■ **WHAT NEEDS TO BE DONE**
Using the material below, write out every entry exactly.

■ **SUPPLIED DATA**
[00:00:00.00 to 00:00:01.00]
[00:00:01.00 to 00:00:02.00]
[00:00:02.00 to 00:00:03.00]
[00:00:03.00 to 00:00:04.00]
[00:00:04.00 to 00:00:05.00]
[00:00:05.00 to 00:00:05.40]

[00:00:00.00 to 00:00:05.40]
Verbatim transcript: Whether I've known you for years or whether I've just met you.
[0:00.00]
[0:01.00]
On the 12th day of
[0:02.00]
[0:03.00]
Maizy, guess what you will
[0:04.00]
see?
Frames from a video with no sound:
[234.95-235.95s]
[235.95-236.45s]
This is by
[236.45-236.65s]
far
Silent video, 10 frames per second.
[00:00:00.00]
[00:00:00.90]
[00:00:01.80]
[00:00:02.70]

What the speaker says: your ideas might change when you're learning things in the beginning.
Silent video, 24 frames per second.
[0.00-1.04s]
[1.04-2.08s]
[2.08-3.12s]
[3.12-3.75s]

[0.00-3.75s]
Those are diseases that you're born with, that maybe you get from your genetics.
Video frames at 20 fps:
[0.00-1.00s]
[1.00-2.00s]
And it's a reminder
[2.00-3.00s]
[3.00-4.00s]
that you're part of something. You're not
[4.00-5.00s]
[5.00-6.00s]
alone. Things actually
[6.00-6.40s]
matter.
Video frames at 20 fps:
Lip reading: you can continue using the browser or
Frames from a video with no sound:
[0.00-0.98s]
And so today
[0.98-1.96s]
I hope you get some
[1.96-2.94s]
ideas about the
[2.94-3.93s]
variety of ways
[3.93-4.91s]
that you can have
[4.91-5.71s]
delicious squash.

■ **OUTPUT**
[00:00:00.00 to 00:00:01.00]
[00:00:01.00 to 00:00:02.00]
[00:00:02.00 to 00:00:03.00]
[00:00:03.00 to 00:00:04.00]
[00:00:04.00 to 00:00:05.00]
[00:00:05.00 to 00:00:05.40]

[00:00:00.00 to 00:00:05.40]
Verbatim transcript: Whether I've known you for years or whether I've just met you.
[0:00.00]
[0:01.00]
On the 12th day of
[0:02.00]
[0:03.00]
Maizy, guess what you will
[0:04.00]
see?
Frames from a video with no sound:
[234.95-235.95s]
[235.95-236.45s]
This is by
[236.45-236.65s]
far
Silent video, 10 frames per second.
[00:00:00.00]
[00:00:00.90]
[00:00:01.80]
[00:00:02.70]

What the speaker says: your ideas might change when you're learning things in the beginning.
Silent video, 24 frames per second.
[0.00-1.04s]
[1.04-2.08s]
[2.08-3.12s]
[3.12-3.75s]

[0.00-3.75s]
Those are diseases that you're born with, that maybe you get from your genetics.
Video frames at 20 fps:
[0.00-1.00s]
[1.00-2.00s]
And it's a reminder
[2.00-3.00s]
[3.00-4.00s]
that you're part of something. You're not
[4.00-5.00s]
[5.00-6.00s]
alone. Things actually
[6.00-6.40s]
matter.
Video frames at 20 fps:
Lip reading: you can continue using the browser or
Frames from a video with no sound:
[0.00-0.98s]
And so today
[0.98-1.96s]
I hope you get some
[1.96-2.94s]
ideas about the
[2.94-3.93s]
variety of ways
[3.93-4.91s]
that you can have
[4.91-5.71s]
delicious squash.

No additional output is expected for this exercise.